What needs to be done
Using the entries that follow, transcribe only the lines from the line with "[13:09.60-13:10.30]" to the line with "[00:32:40.19 to 00:32:40.69]", both included, exactly as they stand and without pictures.

=-=-=

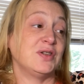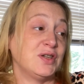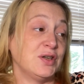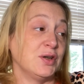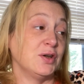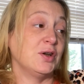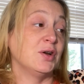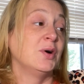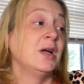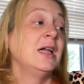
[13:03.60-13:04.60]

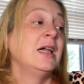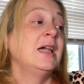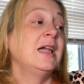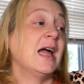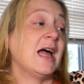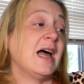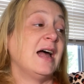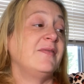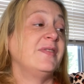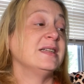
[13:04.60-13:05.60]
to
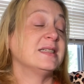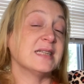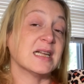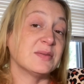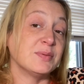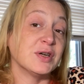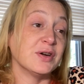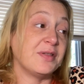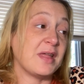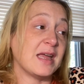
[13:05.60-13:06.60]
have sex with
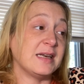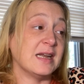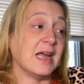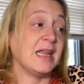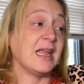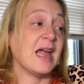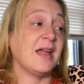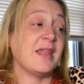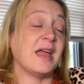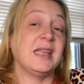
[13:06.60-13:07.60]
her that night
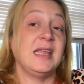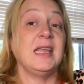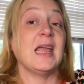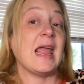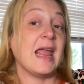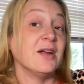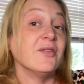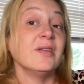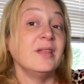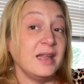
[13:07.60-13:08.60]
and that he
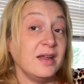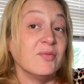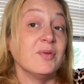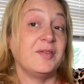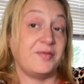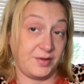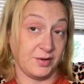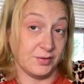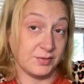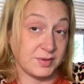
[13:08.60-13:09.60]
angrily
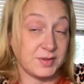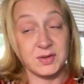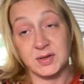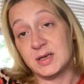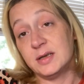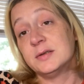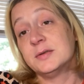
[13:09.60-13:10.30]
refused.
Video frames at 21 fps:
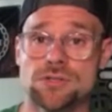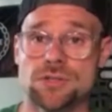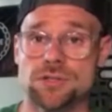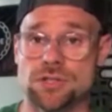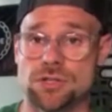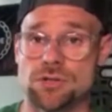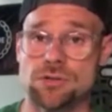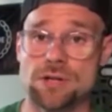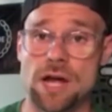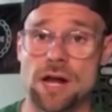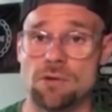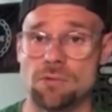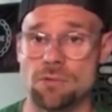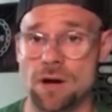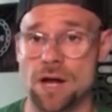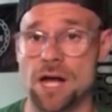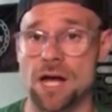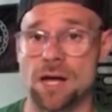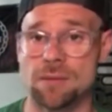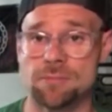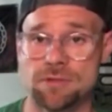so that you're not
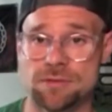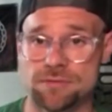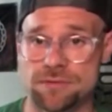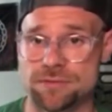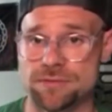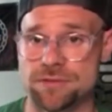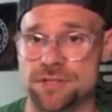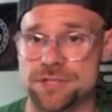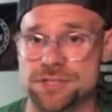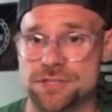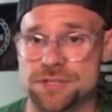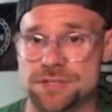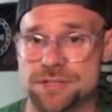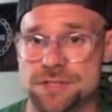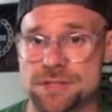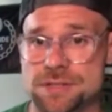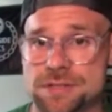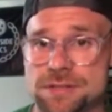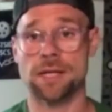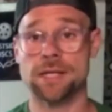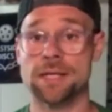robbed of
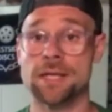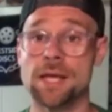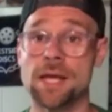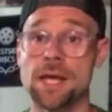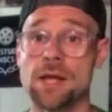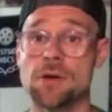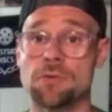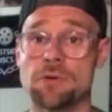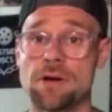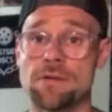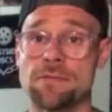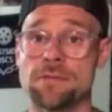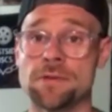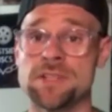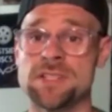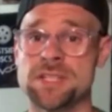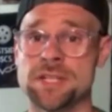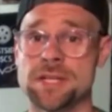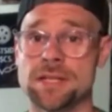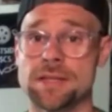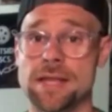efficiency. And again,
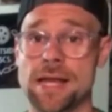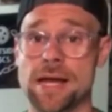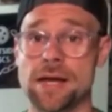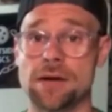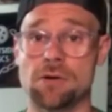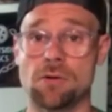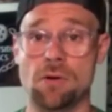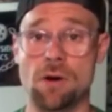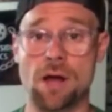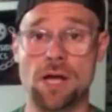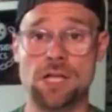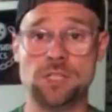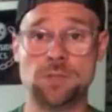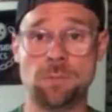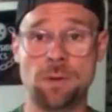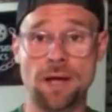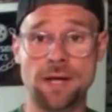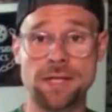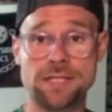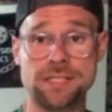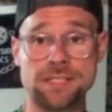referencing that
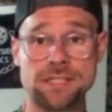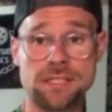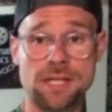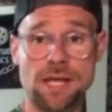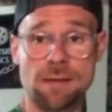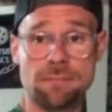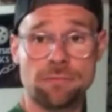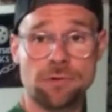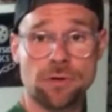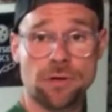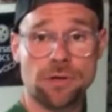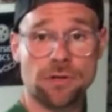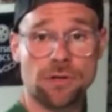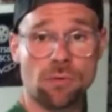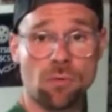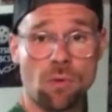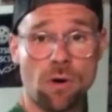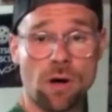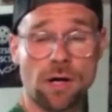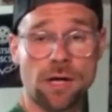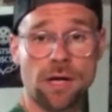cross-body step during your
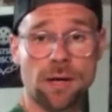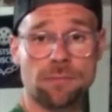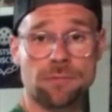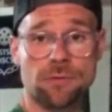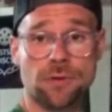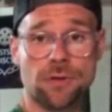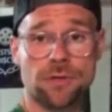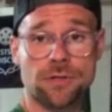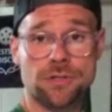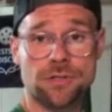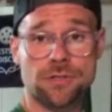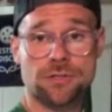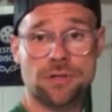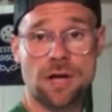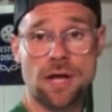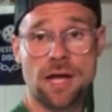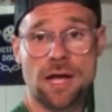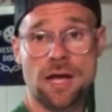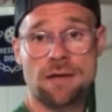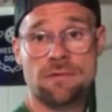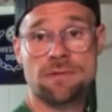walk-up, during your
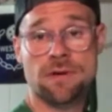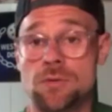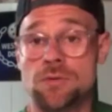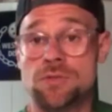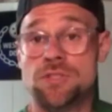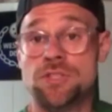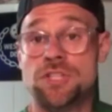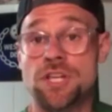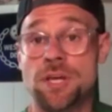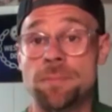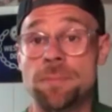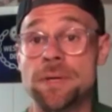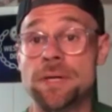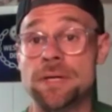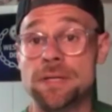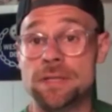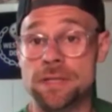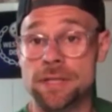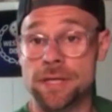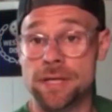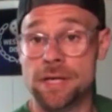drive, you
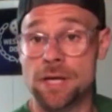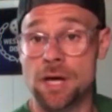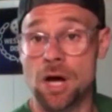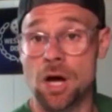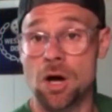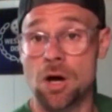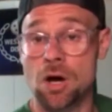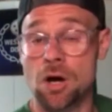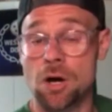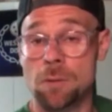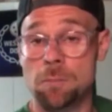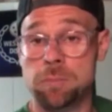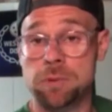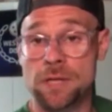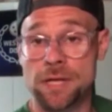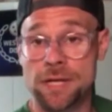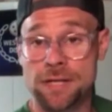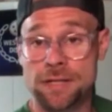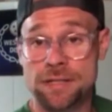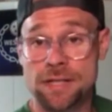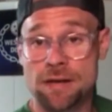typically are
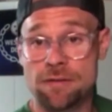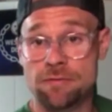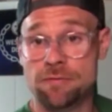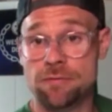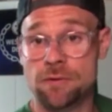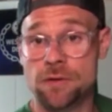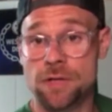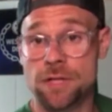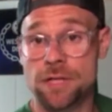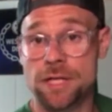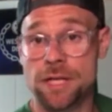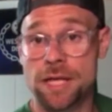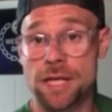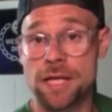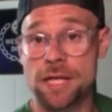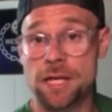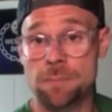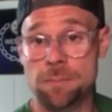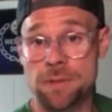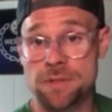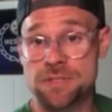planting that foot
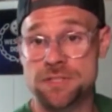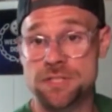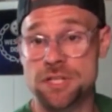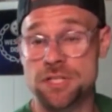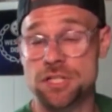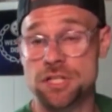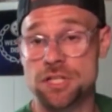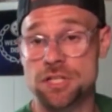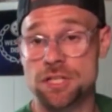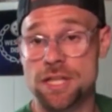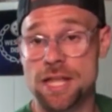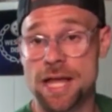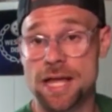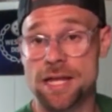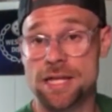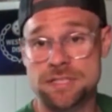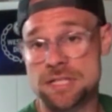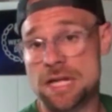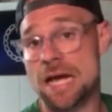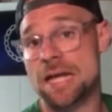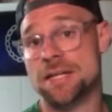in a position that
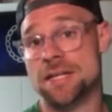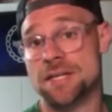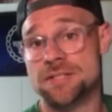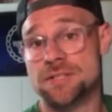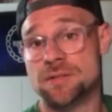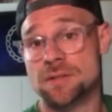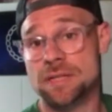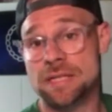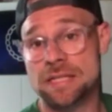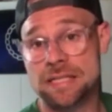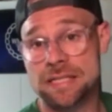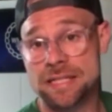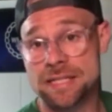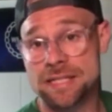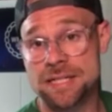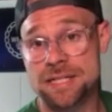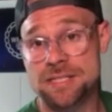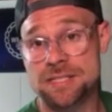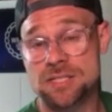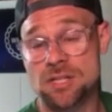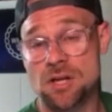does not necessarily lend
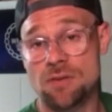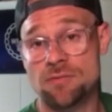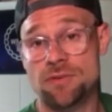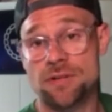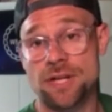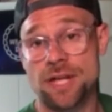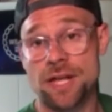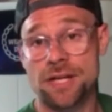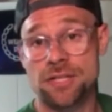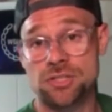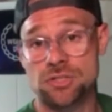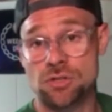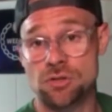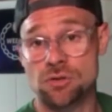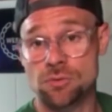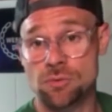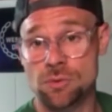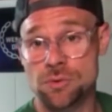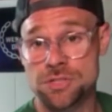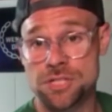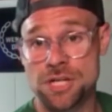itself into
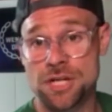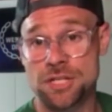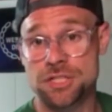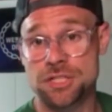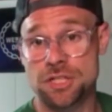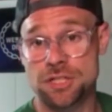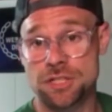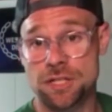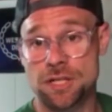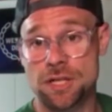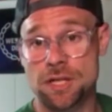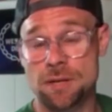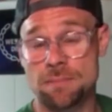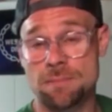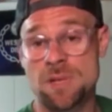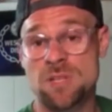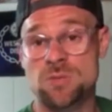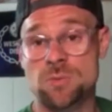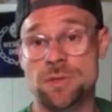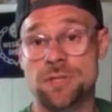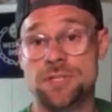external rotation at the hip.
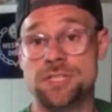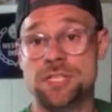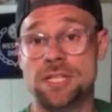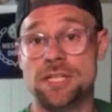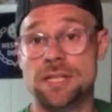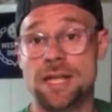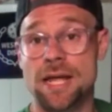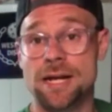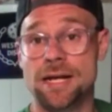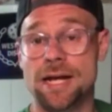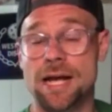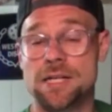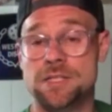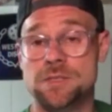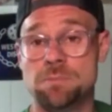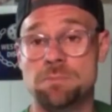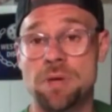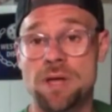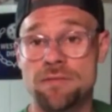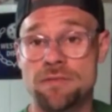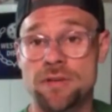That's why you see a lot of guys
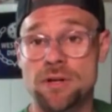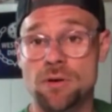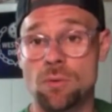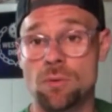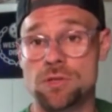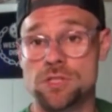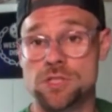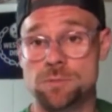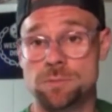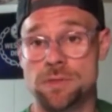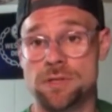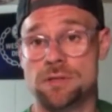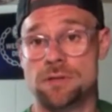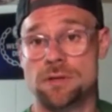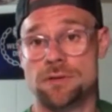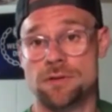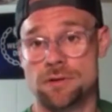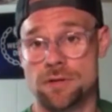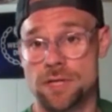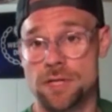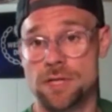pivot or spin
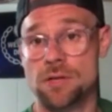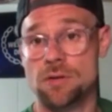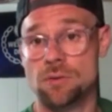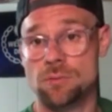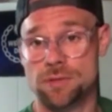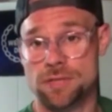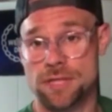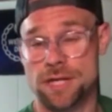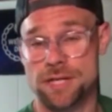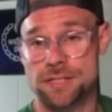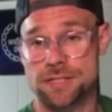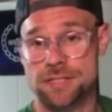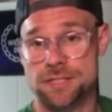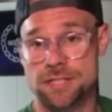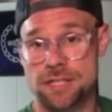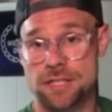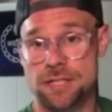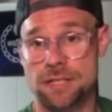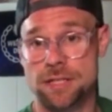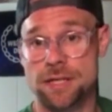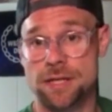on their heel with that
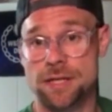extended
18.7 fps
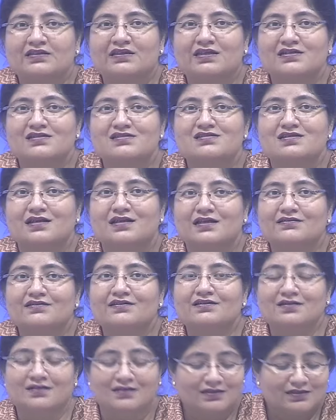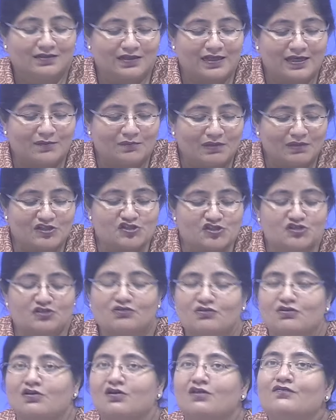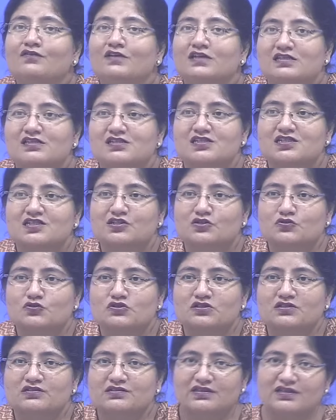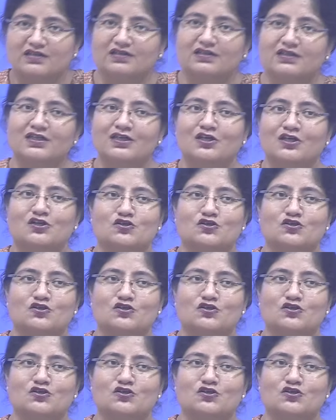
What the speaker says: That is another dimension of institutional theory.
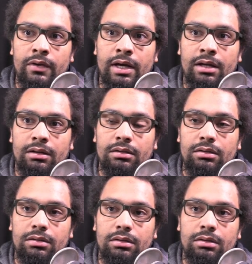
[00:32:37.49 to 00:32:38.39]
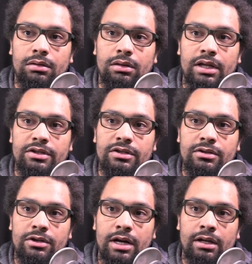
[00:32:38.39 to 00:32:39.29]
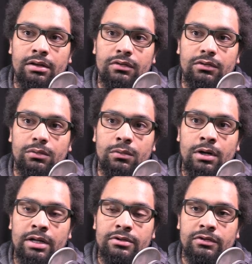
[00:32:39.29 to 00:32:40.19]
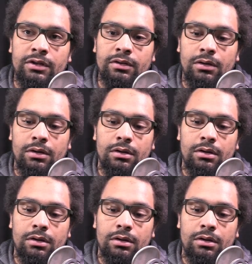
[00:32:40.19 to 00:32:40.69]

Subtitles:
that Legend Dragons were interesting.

=-=-=

Exercise response
[13:09.60-13:10.30]
refused.
Video frames at 21 fps:
so that you're not
robbed of
efficiency. And again,
referencing that
cross-body step during your
walk-up, during your
drive, you
typically are
planting that foot
in a position that
does not necessarily lend
itself into
external rotation at the hip.
That's why you see a lot of guys
pivot or spin
on their heel with that
extended
18.7 fps
What the speaker says: That is another dimension of institutional theory.
[00:32:37.49 to 00:32:38.39]
[00:32:38.39 to 00:32:39.29]
[00:32:39.29 to 00:32:40.19]
[00:32:40.19 to 00:32:40.69]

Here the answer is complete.